A Morgadinha dos Canaviais - Cap. 22: XXII Pág. 341 / 508

Ia jurar que era a expressão de um desejo.

- E porque não? Se isso fosse motivo para meu pai abandonar de uma vez para sempre a política, pedi-lo-ia a Deus.

- Conhece pouco ainda o coração humano, prima. Seu pai está votado à política para toda a vida. Desengane-se. E, se o prendessem nesta aldeia, aqui mesmo faria a mais deplorável, impertinente e inútil de todas as políticas, a política local.

A Morgadinha suspirou, como se reconhecesse a verdade do que Henrique dizia.

Henrique prosseguiu:

- Está organizado um clube oposicionista na taberna de um tal Canada. O Brasileiro capitaneia a falange, os padres são os tribunos e a propaganda estende-se assustadoramente. É preciso olhar por isto e sobretudo não perder de vista o Sr. Joãozinho das Perdizes, cujo voto seu pai tinha em grande conta, porque representa o de uma freguesia inteira. É de supor que o requestem muito e... o homem é frágil. Já vê, prima, que eu tomo muito a sério os preceitos higiénicos que me deu o meu médico, quando parti de Lisboa, e que a prima aprovou. Estou a interessar-me pelas questões locais, como se aqui estivesse há anos.

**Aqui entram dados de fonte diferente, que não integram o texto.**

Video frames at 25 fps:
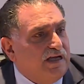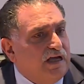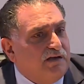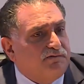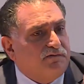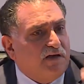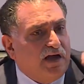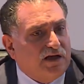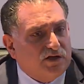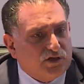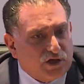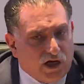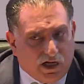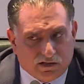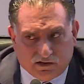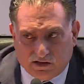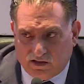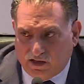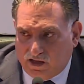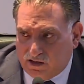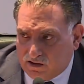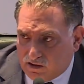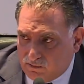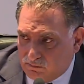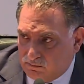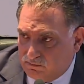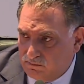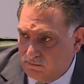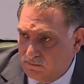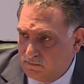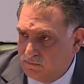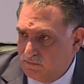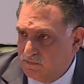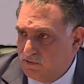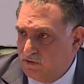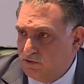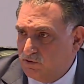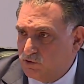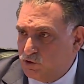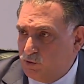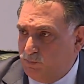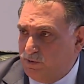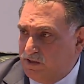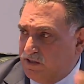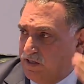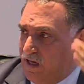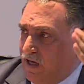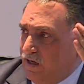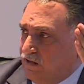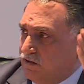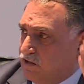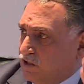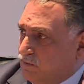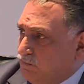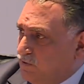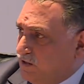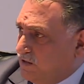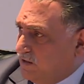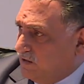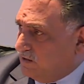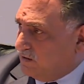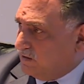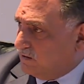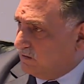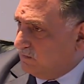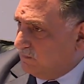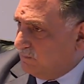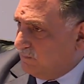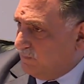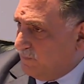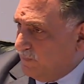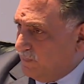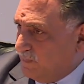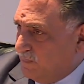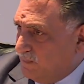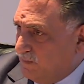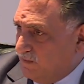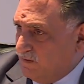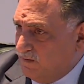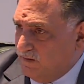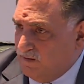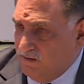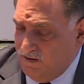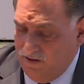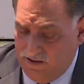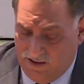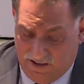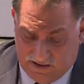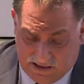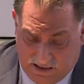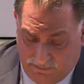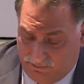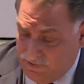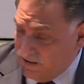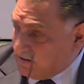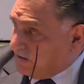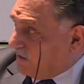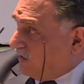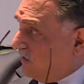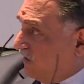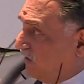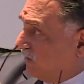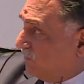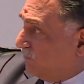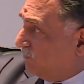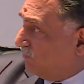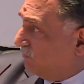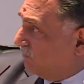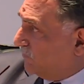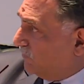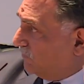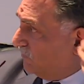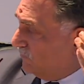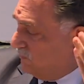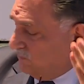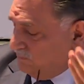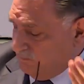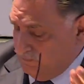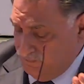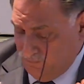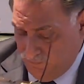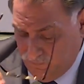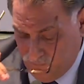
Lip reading: aggression by Israel. They attacked the Arabs when they were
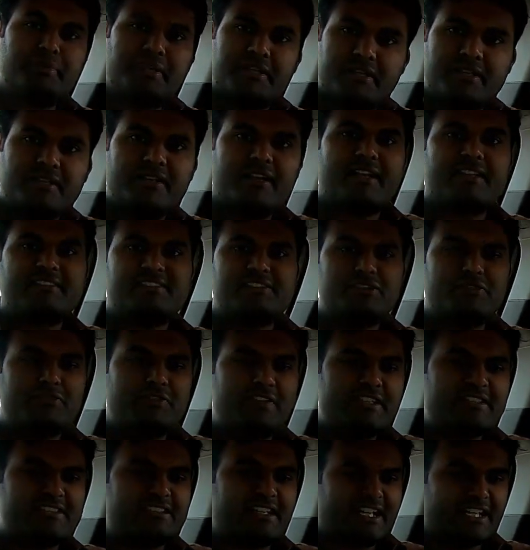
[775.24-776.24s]
bigger
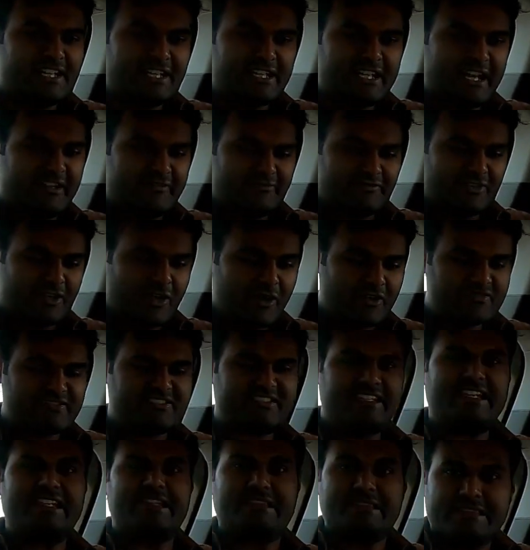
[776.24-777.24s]
SUVs I have not
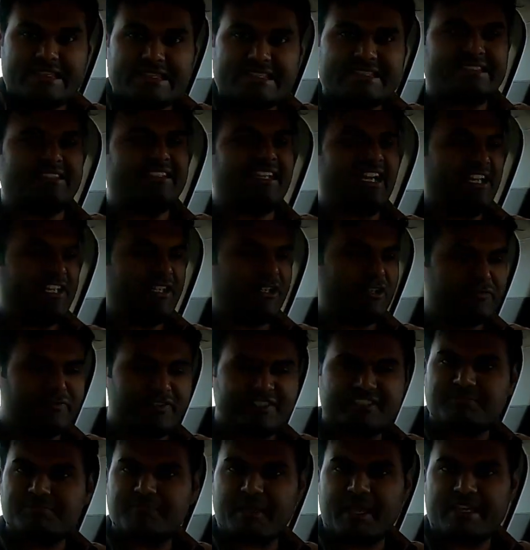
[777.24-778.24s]
seen this kind of a
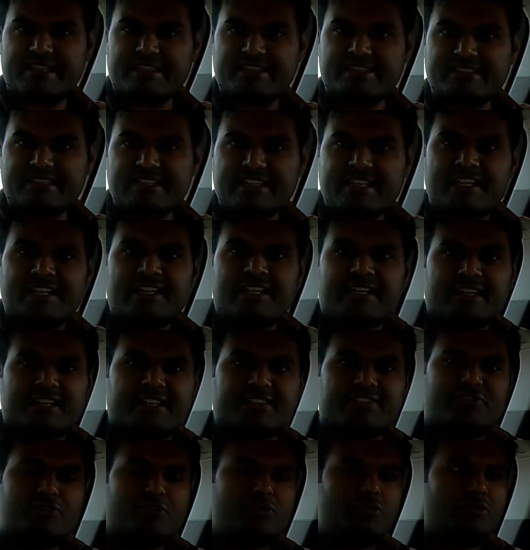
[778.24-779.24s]
space.
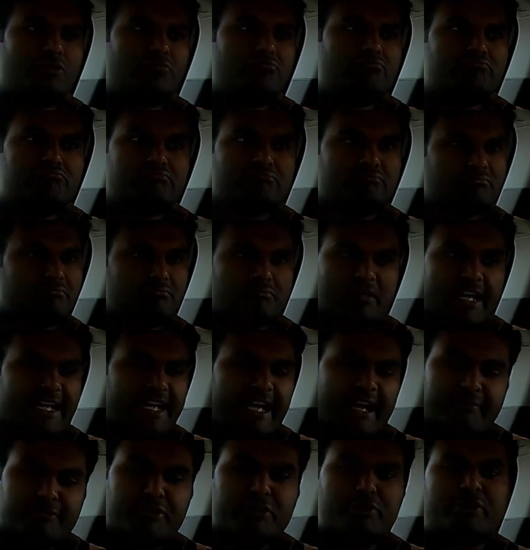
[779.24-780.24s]
So I
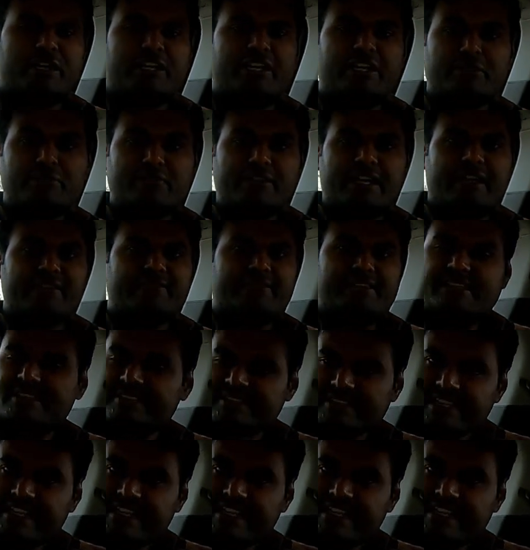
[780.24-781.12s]
have to tell you that this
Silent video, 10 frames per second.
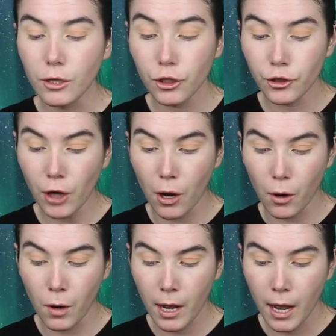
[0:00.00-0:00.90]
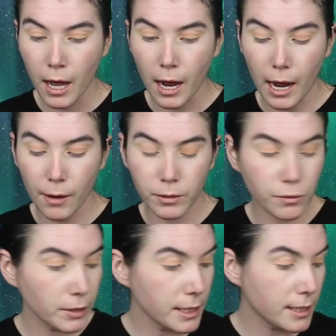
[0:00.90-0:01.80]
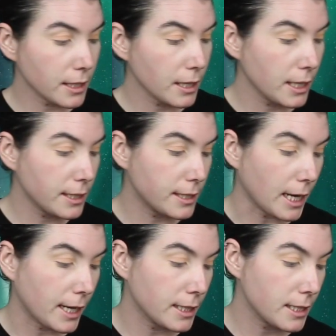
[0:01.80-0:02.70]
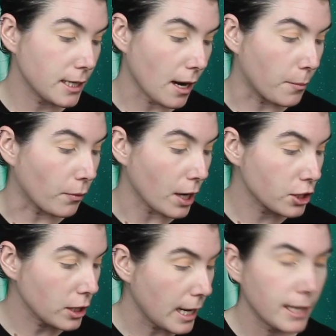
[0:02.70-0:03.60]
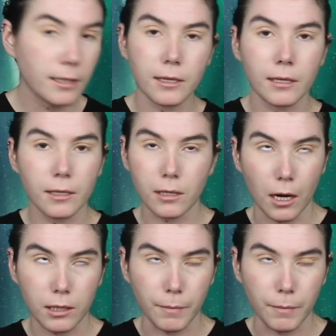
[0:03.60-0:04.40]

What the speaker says: So, I was recently sent a brush cleanse, this is not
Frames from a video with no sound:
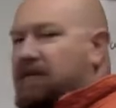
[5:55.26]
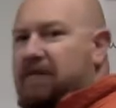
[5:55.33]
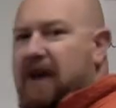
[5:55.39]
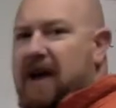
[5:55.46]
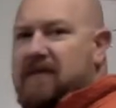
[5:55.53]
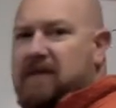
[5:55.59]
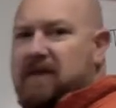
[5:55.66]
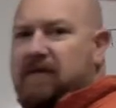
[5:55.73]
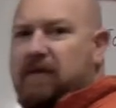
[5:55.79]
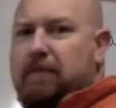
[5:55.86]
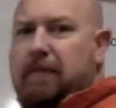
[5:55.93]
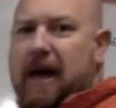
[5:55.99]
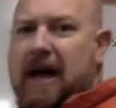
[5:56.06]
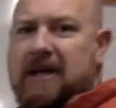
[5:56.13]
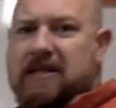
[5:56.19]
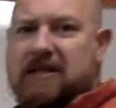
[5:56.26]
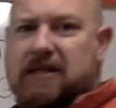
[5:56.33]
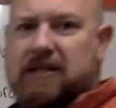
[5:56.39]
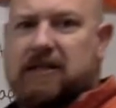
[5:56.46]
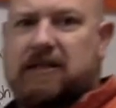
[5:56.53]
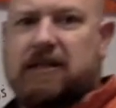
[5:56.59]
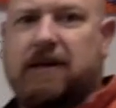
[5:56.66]
5 different
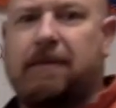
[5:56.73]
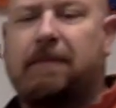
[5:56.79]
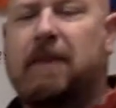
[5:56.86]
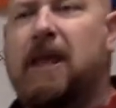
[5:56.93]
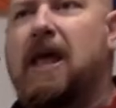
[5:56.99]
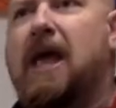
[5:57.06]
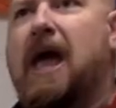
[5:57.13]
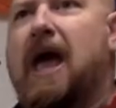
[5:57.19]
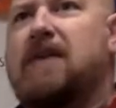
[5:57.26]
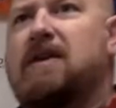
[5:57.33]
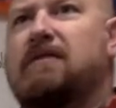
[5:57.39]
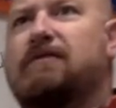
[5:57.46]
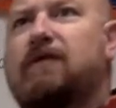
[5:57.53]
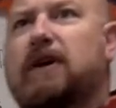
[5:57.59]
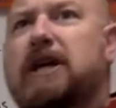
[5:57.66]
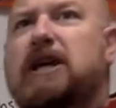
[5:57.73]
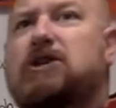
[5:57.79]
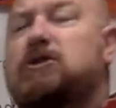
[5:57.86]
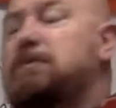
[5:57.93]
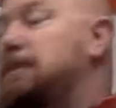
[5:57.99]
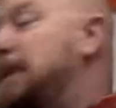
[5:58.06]
masses. And then for each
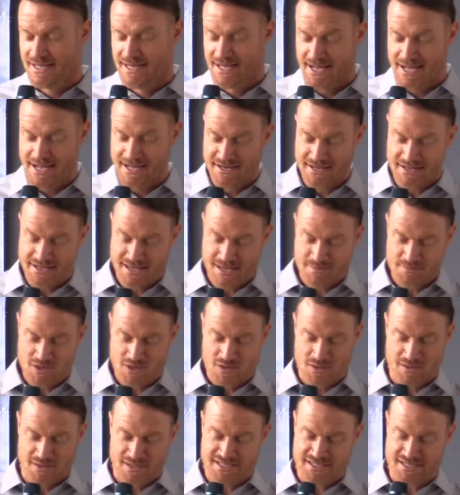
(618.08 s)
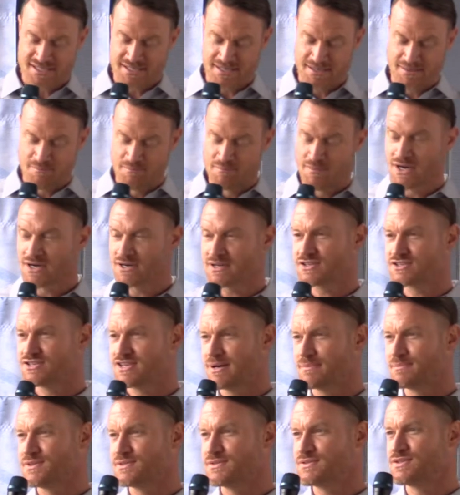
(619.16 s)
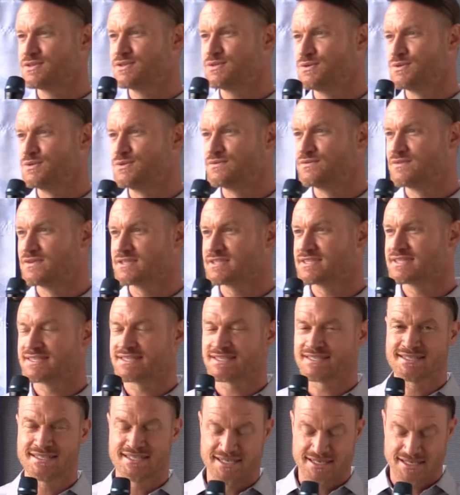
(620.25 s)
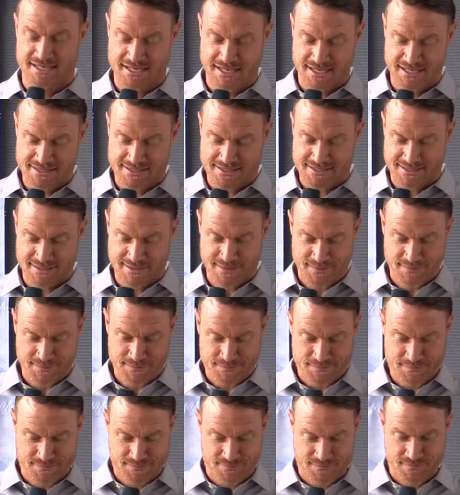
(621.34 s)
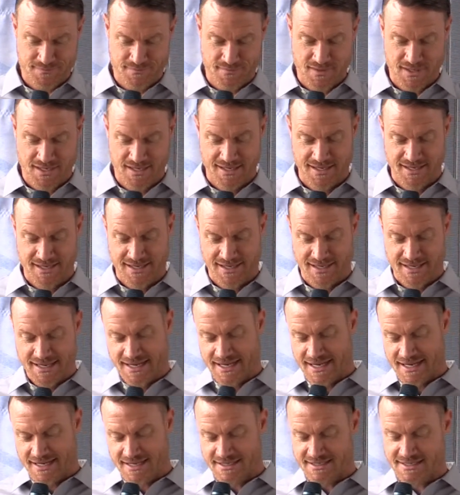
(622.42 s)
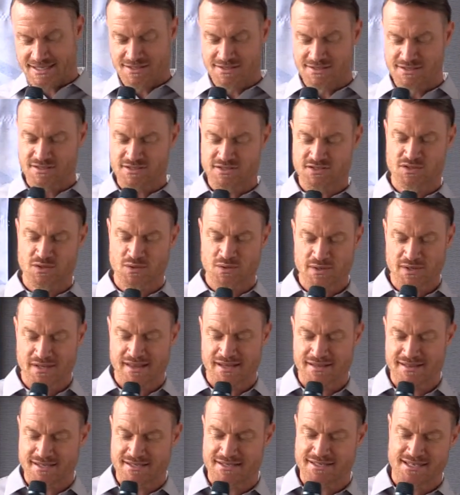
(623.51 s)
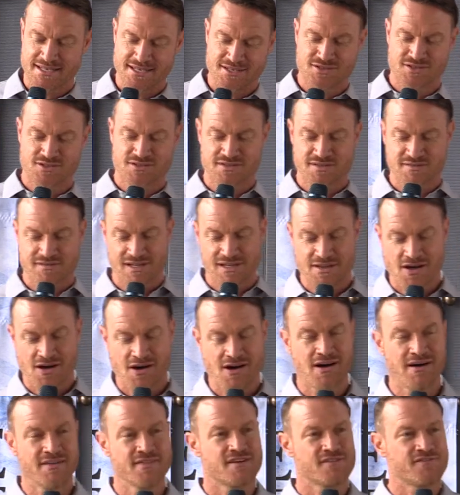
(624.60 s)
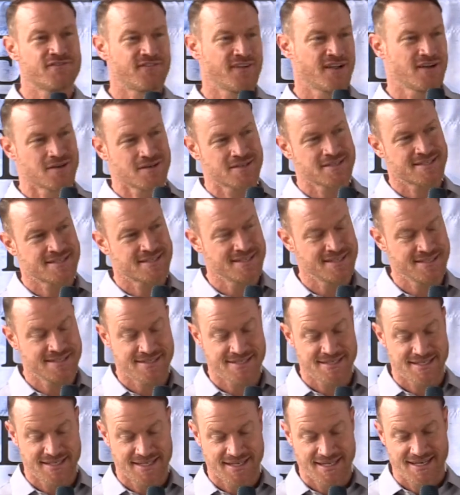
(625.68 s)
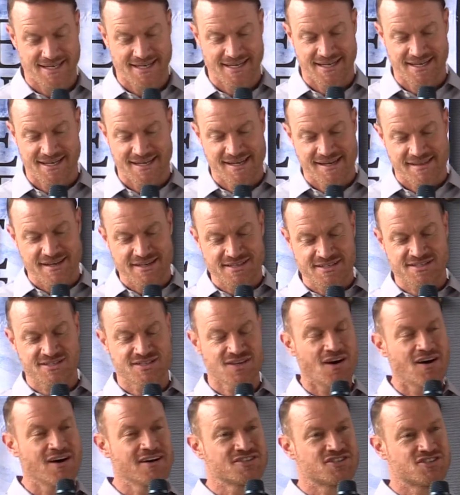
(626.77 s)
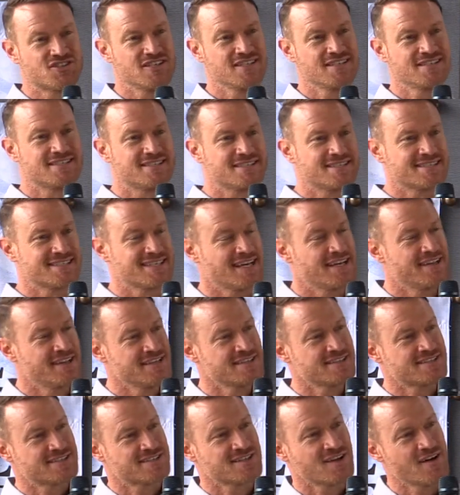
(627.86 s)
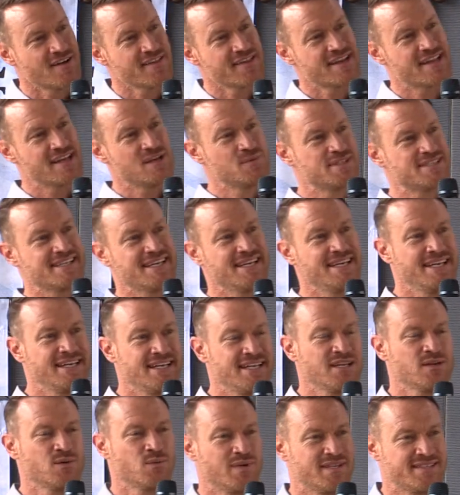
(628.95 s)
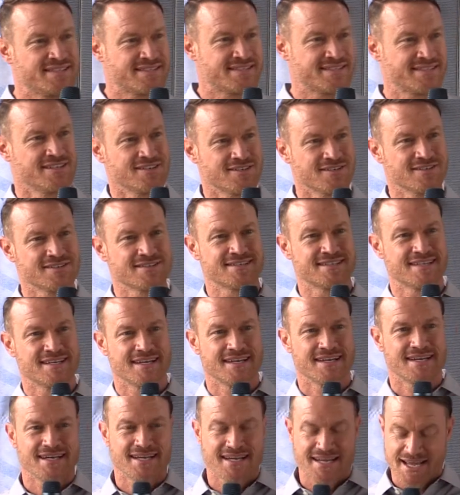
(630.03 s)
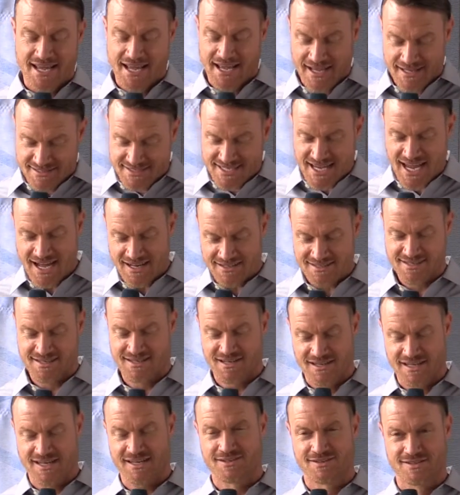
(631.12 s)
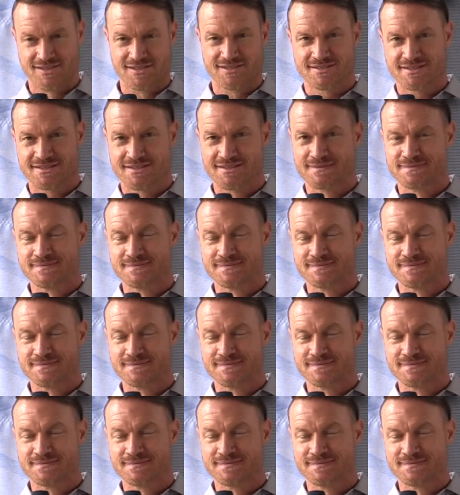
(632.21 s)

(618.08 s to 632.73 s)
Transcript: And I came across Mark chapter 2, verse 16 and 18. And it tells the story that the teachers of the law and the Pharisees, they saw Jesus, and they saw that he was eating with sinners and tax collectors.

- E é um bom indício de cura, pode crer.

- E ainda tem empenho de me curar?

- Empenho, todo; esperança é que menos.

- Ó meu Deus! Que sinceridade de médico tão cruel! Seja; escutarei a sentença com coragem. Diga-me o que pensa de mim. Há muito que não falamos nisto. A última vez que o fizemos, um tanto categoricamente, foi uma ocasião bem crítica. Julgo que o meu procedimento de então até hoje lhe terá feito conceber do meu carácter um não muito desfavorável conceito. Bem vê que não abusei...

- De quê? - perguntou Madalena, contraindo a fronte, num gesto de altivez. - É certo que tem em todo este tempo dado provas de discrição, no que se mostrou mais contrito que generoso.